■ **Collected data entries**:
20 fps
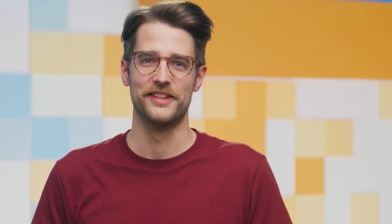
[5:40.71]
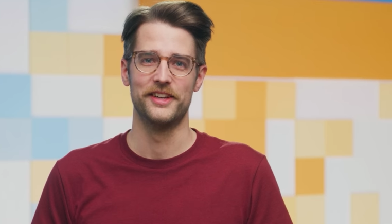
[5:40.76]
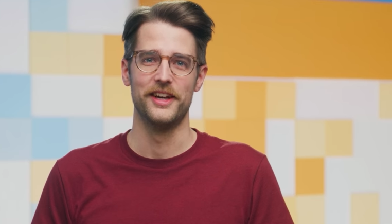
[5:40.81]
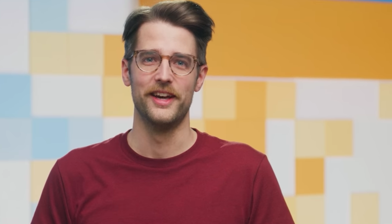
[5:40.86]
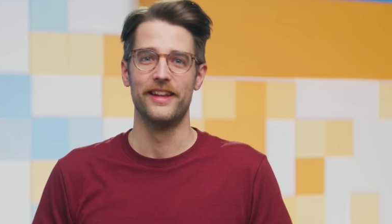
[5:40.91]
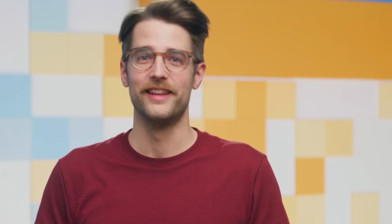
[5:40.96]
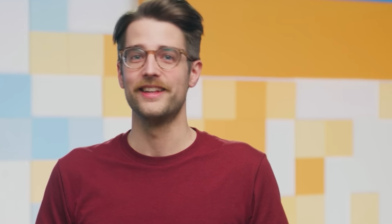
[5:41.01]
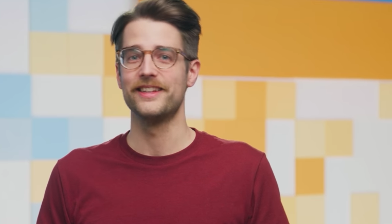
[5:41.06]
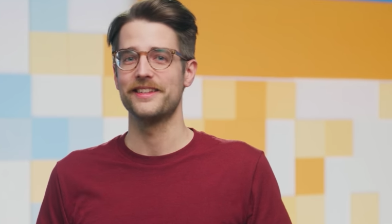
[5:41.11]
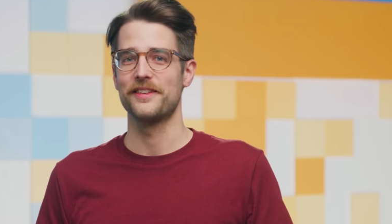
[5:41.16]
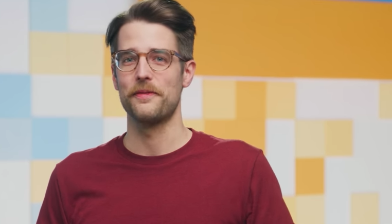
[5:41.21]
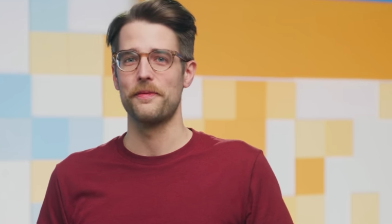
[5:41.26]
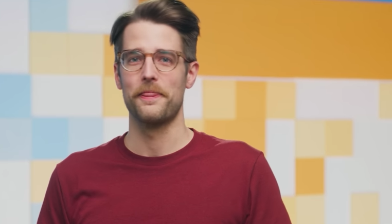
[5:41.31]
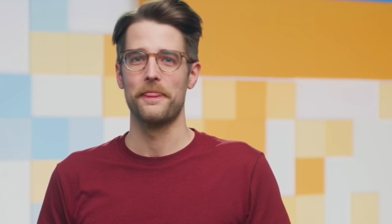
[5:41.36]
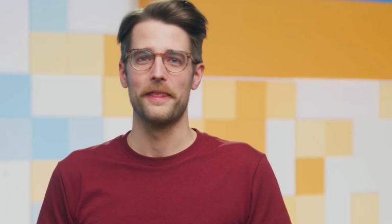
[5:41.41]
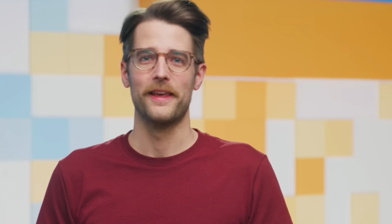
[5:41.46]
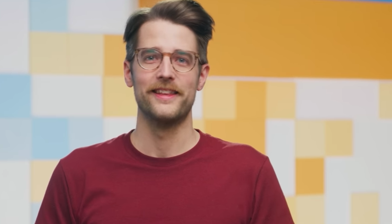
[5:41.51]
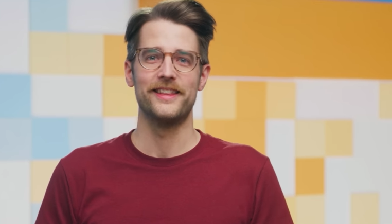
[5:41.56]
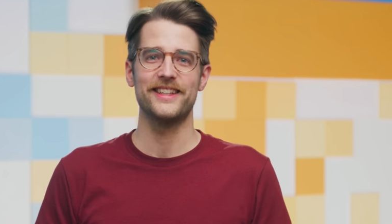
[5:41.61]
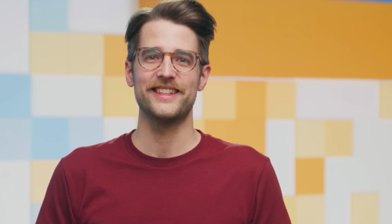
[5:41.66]
A divot,
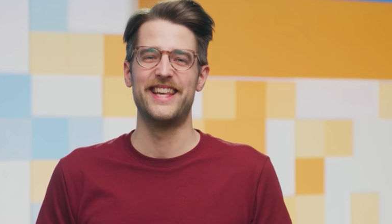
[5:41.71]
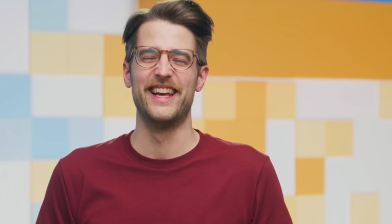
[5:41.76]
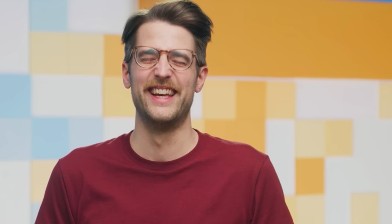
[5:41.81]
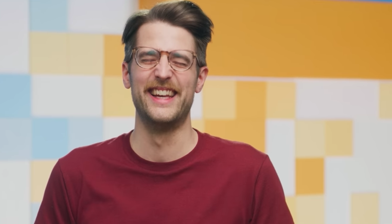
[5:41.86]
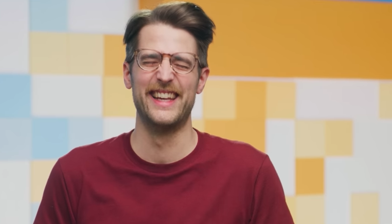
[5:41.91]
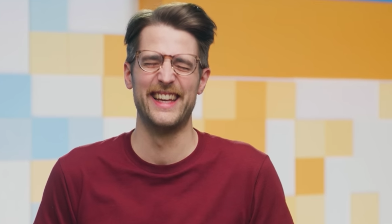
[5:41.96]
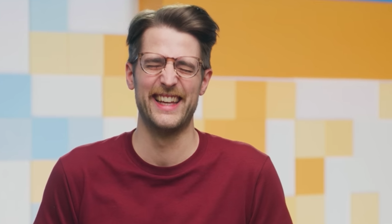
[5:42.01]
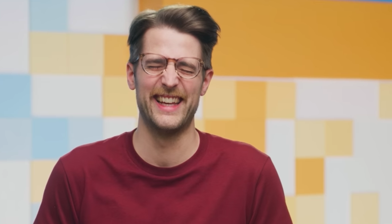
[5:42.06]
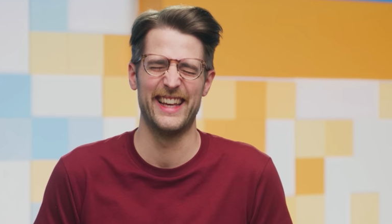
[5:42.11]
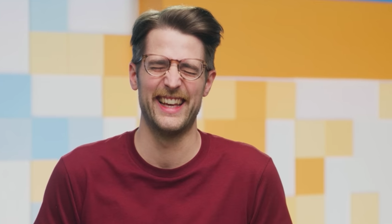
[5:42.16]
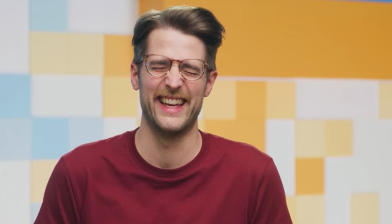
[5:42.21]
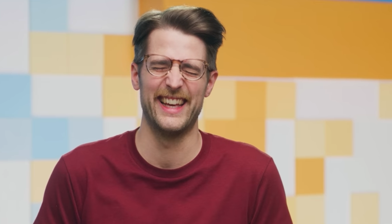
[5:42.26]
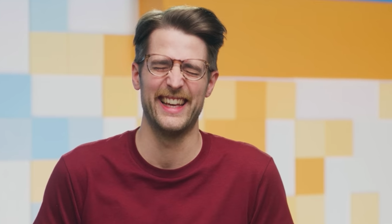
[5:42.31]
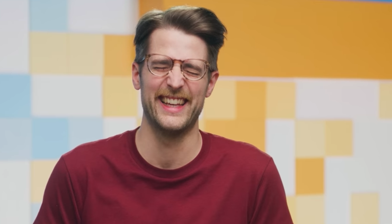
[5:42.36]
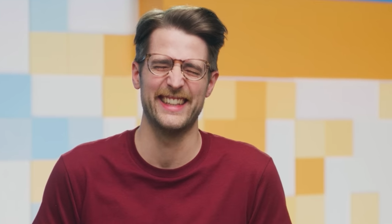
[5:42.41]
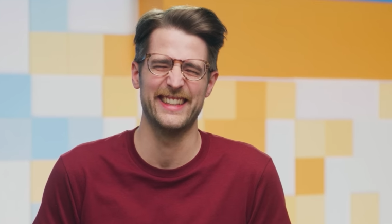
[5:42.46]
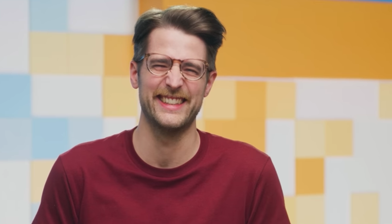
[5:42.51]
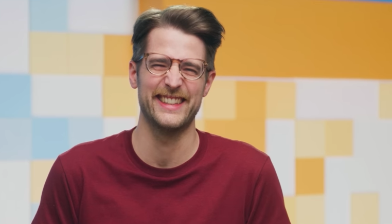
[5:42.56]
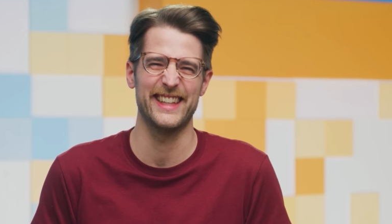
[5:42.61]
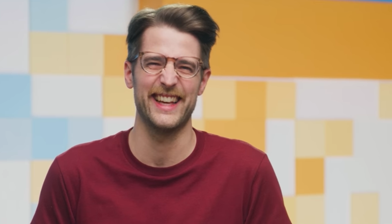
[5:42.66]
a crater
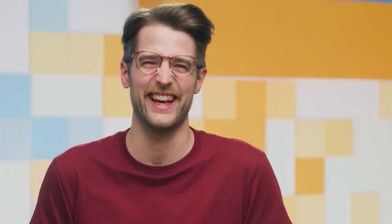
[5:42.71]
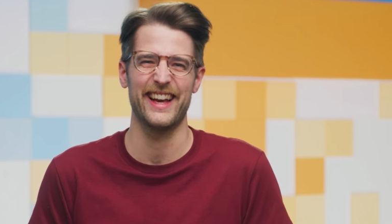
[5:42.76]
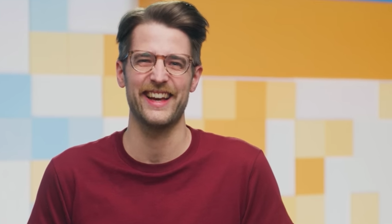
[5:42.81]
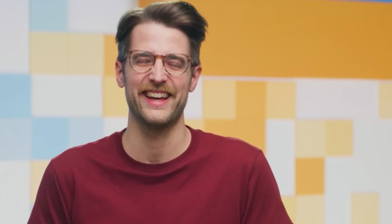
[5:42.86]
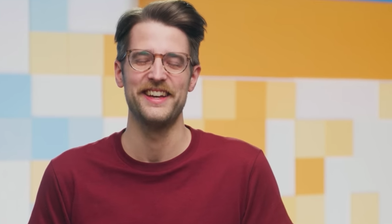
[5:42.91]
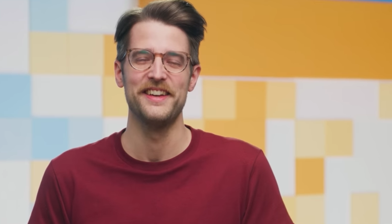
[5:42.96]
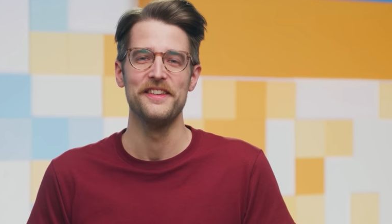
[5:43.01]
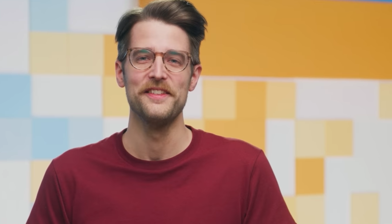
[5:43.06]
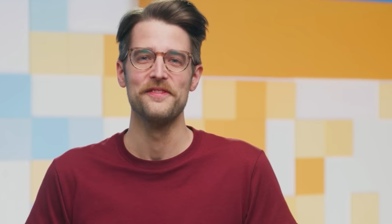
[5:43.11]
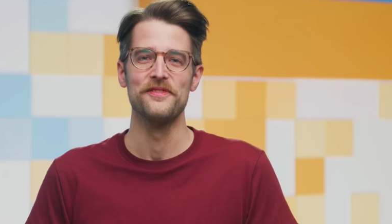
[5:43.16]
is what they're delivering.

■ **WORK INSTRUCTIONS**: What is needed is an exact printout of all the entries, without the pictures.

■ **RESPONSE BOX**:
20 fps
[5:40.71]
[5:40.76]
[5:40.81]
[5:40.86]
[5:40.91]
[5:40.96]
[5:41.01]
[5:41.06]
[5:41.11]
[5:41.16]
[5:41.21]
[5:41.26]
[5:41.31]
[5:41.36]
[5:41.41]
[5:41.46]
[5:41.51]
[5:41.56]
[5:41.61]
[5:41.66]
A divot,
[5:41.71]
[5:41.76]
[5:41.81]
[5:41.86]
[5:41.91]
[5:41.96]
[5:42.01]
[5:42.06]
[5:42.11]
[5:42.16]
[5:42.21]
[5:42.26]
[5:42.31]
[5:42.36]
[5:42.41]
[5:42.46]
[5:42.51]
[5:42.56]
[5:42.61]
[5:42.66]
a crater
[5:42.71]
[5:42.76]
[5:42.81]
[5:42.86]
[5:42.91]
[5:42.96]
[5:43.01]
[5:43.06]
[5:43.11]
[5:43.16]
is what they're delivering.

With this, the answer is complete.